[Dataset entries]
○ ○ ○ ○ ○
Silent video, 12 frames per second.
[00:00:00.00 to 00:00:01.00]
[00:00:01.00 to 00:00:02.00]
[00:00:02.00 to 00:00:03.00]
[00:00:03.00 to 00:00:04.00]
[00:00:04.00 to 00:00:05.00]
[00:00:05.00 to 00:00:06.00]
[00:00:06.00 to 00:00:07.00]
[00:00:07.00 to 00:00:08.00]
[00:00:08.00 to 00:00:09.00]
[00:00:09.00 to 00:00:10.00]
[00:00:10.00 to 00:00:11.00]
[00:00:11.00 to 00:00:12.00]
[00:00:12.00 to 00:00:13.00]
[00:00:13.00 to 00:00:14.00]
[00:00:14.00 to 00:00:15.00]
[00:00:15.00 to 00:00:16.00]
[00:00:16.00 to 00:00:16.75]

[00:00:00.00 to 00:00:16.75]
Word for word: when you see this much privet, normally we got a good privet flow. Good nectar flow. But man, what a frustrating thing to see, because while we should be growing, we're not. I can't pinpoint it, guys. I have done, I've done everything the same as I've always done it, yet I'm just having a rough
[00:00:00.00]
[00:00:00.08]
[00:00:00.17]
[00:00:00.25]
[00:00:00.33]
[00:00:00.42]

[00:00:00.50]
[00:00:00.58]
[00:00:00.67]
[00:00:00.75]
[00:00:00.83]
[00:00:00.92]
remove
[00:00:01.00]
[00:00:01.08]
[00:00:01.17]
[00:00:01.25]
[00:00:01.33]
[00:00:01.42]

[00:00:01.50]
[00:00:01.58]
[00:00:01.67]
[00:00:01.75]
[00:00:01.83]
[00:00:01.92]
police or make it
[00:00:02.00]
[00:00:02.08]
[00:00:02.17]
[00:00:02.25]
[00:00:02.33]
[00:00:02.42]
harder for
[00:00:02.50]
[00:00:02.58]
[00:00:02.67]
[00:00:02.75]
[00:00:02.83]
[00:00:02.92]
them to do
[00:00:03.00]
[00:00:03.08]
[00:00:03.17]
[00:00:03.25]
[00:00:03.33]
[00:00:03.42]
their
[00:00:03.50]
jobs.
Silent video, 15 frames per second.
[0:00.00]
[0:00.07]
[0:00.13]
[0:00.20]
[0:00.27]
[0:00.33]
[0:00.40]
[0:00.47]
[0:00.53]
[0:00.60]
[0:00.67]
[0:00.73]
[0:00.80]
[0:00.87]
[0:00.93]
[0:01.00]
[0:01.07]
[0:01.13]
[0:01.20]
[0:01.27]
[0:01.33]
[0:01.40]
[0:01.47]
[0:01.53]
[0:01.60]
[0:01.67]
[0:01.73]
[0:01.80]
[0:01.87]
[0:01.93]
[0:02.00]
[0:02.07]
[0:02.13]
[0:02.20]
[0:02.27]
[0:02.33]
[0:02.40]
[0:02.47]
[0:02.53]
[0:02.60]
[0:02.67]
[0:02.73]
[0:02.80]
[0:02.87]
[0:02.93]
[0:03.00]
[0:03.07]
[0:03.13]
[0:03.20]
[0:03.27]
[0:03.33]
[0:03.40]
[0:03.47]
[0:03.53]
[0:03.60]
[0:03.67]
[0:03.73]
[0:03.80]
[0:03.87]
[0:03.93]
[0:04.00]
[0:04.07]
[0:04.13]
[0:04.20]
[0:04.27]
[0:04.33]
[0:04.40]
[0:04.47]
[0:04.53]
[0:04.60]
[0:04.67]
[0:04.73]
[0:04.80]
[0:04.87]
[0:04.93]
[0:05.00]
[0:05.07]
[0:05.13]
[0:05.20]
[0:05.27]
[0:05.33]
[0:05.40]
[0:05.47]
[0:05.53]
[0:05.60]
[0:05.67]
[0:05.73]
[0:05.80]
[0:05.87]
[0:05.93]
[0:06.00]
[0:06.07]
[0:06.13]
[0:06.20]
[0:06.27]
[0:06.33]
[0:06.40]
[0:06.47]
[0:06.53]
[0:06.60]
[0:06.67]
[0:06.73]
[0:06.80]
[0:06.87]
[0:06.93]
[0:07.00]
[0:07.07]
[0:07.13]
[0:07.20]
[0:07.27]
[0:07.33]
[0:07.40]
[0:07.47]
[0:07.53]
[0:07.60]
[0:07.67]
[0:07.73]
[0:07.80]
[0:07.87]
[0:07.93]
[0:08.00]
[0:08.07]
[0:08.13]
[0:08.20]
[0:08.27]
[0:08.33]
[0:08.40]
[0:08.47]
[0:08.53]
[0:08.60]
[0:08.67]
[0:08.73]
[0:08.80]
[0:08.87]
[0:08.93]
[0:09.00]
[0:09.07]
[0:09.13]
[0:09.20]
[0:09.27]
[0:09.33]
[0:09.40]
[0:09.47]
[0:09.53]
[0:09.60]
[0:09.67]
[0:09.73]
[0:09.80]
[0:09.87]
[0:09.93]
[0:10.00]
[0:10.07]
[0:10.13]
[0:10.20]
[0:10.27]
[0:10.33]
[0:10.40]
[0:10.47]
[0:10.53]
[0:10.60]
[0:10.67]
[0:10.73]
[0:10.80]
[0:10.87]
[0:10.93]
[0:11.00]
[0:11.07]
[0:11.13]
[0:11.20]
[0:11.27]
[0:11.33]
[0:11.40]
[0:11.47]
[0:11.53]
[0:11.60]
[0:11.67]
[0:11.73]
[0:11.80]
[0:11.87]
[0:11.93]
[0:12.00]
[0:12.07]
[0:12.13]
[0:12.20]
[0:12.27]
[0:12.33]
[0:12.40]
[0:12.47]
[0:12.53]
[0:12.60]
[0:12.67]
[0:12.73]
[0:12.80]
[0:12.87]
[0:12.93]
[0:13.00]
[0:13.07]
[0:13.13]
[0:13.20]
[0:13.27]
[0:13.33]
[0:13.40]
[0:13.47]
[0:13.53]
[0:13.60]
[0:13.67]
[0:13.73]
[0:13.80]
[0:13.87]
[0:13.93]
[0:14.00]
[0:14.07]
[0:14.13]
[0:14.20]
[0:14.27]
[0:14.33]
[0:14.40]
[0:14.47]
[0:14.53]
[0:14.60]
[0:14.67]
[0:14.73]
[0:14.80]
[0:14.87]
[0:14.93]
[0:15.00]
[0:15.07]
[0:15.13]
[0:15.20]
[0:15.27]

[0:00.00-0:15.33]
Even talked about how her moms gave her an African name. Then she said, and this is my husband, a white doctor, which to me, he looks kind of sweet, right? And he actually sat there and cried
○ ○ ○ ○ ○
Beginning with the top line of the data above, output every line exactly until the one that contains "[00:00:12.00 to 00:00:13.00]", and include that one too.

YOUR RESPONSE:
Silent video, 12 frames per second.
[00:00:00.00 to 00:00:01.00]
[00:00:01.00 to 00:00:02.00]
[00:00:02.00 to 00:00:03.00]
[00:00:03.00 to 00:00:04.00]
[00:00:04.00 to 00:00:05.00]
[00:00:05.00 to 00:00:06.00]
[00:00:06.00 to 00:00:07.00]
[00:00:07.00 to 00:00:08.00]
[00:00:08.00 to 00:00:09.00]
[00:00:09.00 to 00:00:10.00]
[00:00:10.00 to 00:00:11.00]
[00:00:11.00 to 00:00:12.00]
[00:00:12.00 to 00:00:13.00]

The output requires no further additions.